Description
This Clementine Roast Chicken with Fennel and Honey recipe is a delightful blend of citrus and savory flavors. The chicken is tender and juicy, complemented by the aromatic fennel and sweet honey, creating a Mediterranean-inspired dish that is perfect for a special dinner.
Ingredients
Scale
Chicken:
- 4 chicken leg quarters (skin-on, bone-in)
- 1 teaspoon salt
- 1 teaspoon black pepper
Marinade:
- 1 large fennel bulb (cut into wedges)
- ½ cup dry white wine
- 2 cloves garlic (crushed)
- 2 tablespoons extra-virgin olive oil
- juice and slices of ½ lemon
- juice of 2 clementines plus 4 clementines sliced
- 3 tablespoons honey (plus 1 tablespoon for drizzling)
- 1 teaspoon crushed fennel seeds
- 1 tablespoon butter
Instructions
- Season the chicken: Rub chicken with salt and pepper.
- Prepare the marinade: Combine fennel, wine, garlic, olive oil, lemon, clementine juice, honey, and fennel seeds.
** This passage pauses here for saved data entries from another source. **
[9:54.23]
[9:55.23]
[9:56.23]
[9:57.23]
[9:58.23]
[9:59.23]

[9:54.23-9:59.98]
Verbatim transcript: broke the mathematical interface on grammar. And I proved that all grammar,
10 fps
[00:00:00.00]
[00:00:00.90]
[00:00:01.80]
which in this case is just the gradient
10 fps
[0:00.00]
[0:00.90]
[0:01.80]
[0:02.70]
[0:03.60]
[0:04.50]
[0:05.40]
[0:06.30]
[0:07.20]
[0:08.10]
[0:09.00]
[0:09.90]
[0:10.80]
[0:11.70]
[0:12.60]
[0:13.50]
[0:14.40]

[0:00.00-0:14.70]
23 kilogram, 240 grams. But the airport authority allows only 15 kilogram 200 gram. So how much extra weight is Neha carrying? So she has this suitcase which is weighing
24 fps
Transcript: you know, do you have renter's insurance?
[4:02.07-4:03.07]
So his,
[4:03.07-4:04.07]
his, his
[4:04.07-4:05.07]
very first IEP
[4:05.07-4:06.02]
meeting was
Marinate chicken in this mixture.
- Refrigerate: Cover and refrigerate for at least 2 hours.
- Roast: Preheat oven, arrange chicken and marinade on a sheet pan, add butter and honey, roast until chicken is cooked and golden.
- Serve: Serve hot with fennel and citrus, spooning over pan juices.
Notes
- You can use chicken thighs instead of leg quarters, adjusting cooking time accordingly.
- For extra caramelization, broil for 2–3 minutes at the end.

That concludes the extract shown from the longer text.